Fig. 2 is a graph of the field curvature of the projection objective shown in fig. 1, fig. 3 is a graph of the distortion of the projection objective shown in fig. 1, and fig. 4 is a graph of the transfer function of the projection objective shown in fig. 1. As can be seen from fig. 2 and 3, the distortion is good over the full field of view. From the graph shown in fig. 4, the imaging resolution is good.

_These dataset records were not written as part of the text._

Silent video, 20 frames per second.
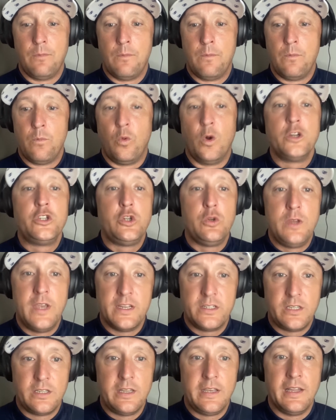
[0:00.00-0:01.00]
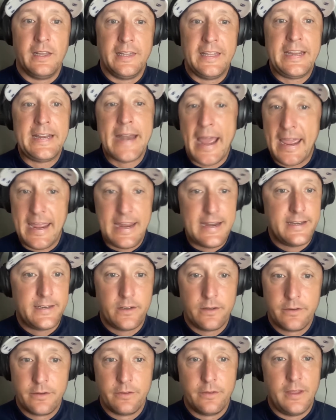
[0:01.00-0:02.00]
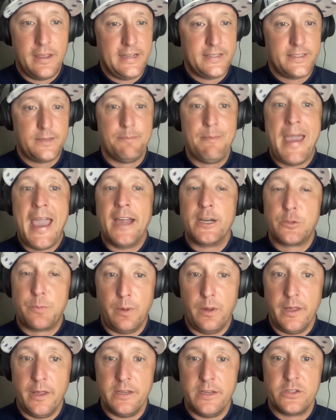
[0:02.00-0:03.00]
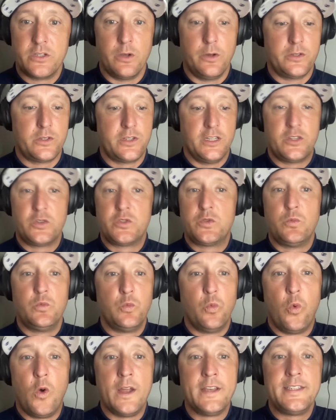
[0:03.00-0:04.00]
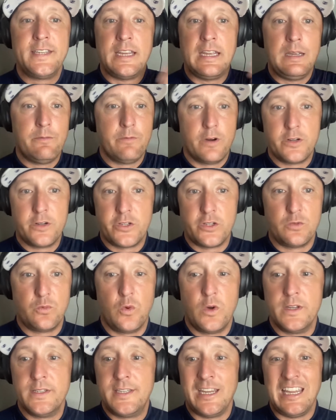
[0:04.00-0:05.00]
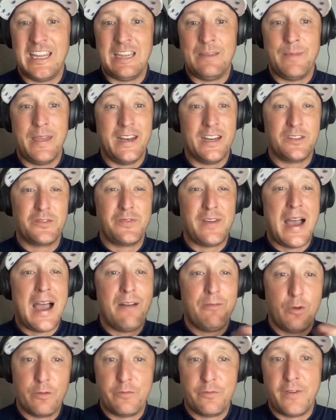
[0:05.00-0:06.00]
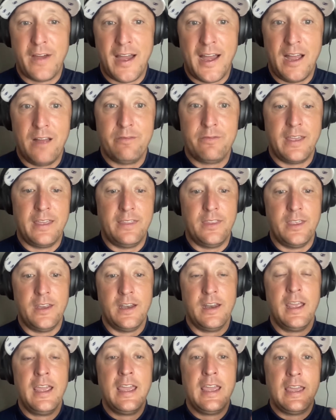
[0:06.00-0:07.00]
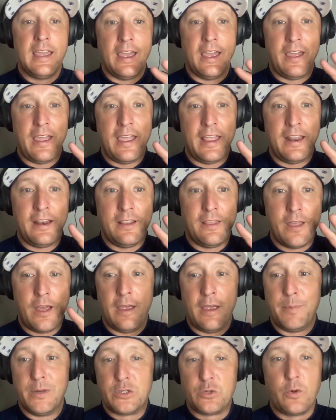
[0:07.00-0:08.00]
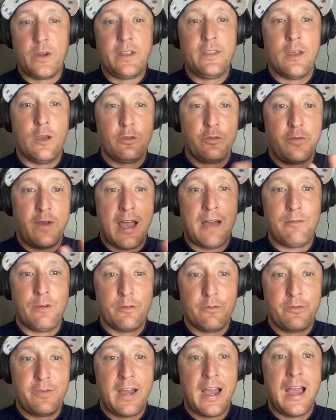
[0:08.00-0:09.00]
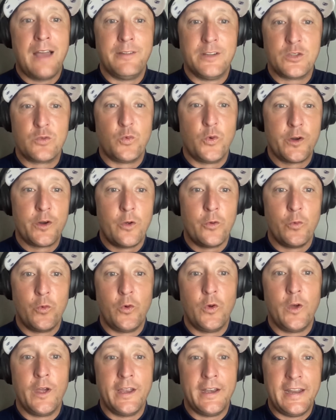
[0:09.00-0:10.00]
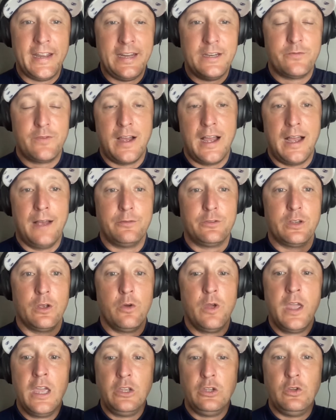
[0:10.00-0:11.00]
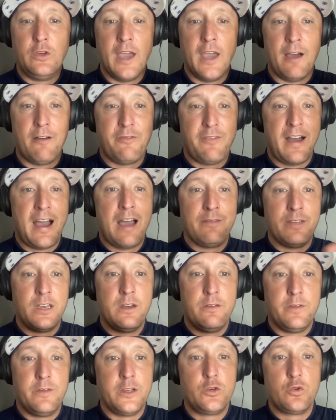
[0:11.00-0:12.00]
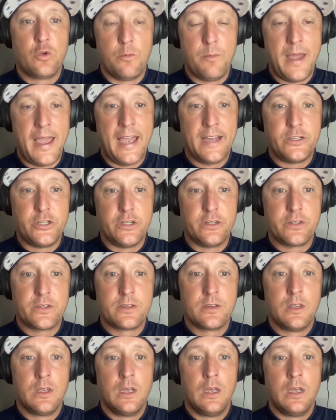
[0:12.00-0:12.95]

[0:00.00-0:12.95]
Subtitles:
once you get to the Elite Eight, it's match play. So it's one team versus one team, and it's 5-on-5. And then between those 5-on-5, it's 1-on-1 each 5. So you got 5 individual matches,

It should be noted that the above-mentioned embodiments illustrate rather than limit the invention, and that those skilled in the art will be able to design alternative embodiments without departing from the scope of the appended claims. In the claims, any reference signs placed between parentheses shall not be construed as limiting the claim. The word "comprising" or "comprises" does not exclude the presence of elements or steps not listed in a claim. The word "a" or "an" preceding an element does not exclude the presence of a plurality of such elements. The use of the words first, second, third, etc. do not denote any order, but rather the words are to be construed as names.

One or more technical solutions in the embodiments of the present invention have at least the following technical effects or advantages: the positive curvature of field is introduced into an optical system to enable an arc-shaped image surface of an image source (such as an optical fiber scanner) to be magnified and imaged on a plane, the surface type is reasonably optimized, the focal power is reasonably distributed, fewer lenses and fewer glass materials are used, various aberrations are corrected, and clear imaging is realized.

All features disclosed in this specification, except features that are mutually exclusive, may be combined in any way.

Any feature disclosed in this specification (including any accompanying claims, abstract and drawings), may be replaced by alternative features serving equivalent or similar purposes, unless expressly stated otherwise. That is, unless expressly stated otherwise, each feature is only an example of a generic series of equivalent or similar features.

The invention is not limited to the foregoing embodiments. The invention extends to any novel feature or any novel combination of features disclosed in this specification and any novel method or process steps or any novel combination of features disclosed.